**Task objective**
Would you please copy the entries exactly, leaving every picture aside?

Provided information START

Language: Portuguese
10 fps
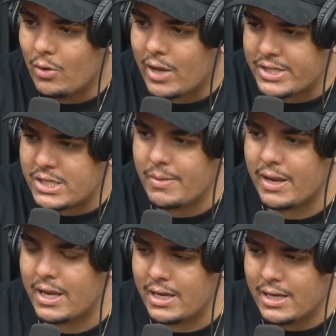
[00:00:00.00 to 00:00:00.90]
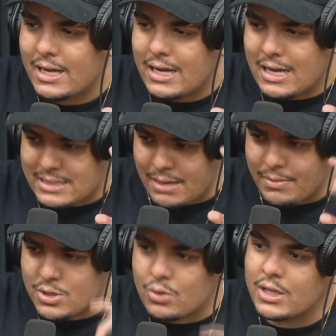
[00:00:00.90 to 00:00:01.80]
Então que a gente meio que se
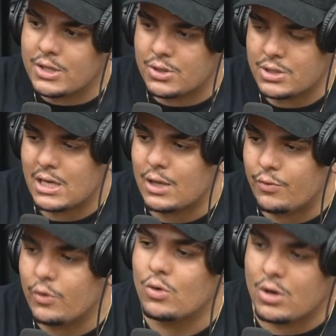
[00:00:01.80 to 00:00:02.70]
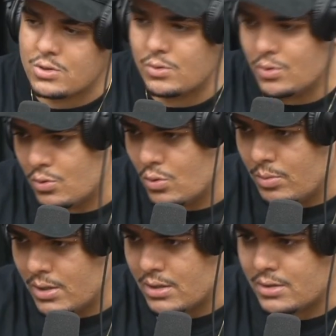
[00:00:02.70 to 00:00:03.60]
abdicou e deixou de lado foi o nosso
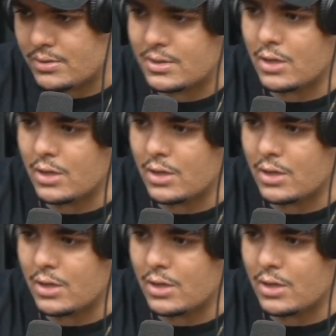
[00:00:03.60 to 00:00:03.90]
YouTube. Entendi.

Provided information END

**Response below**
Language: Portuguese
10 fps
[00:00:00.00 to 00:00:00.90]
[00:00:00.90 to 00:00:01.80]
Então que a gente meio que se
[00:00:01.80 to 00:00:02.70]
[00:00:02.70 to 00:00:03.60]
abdicou e deixou de lado foi o nosso
[00:00:03.60 to 00:00:03.90]
YouTube. Entendi.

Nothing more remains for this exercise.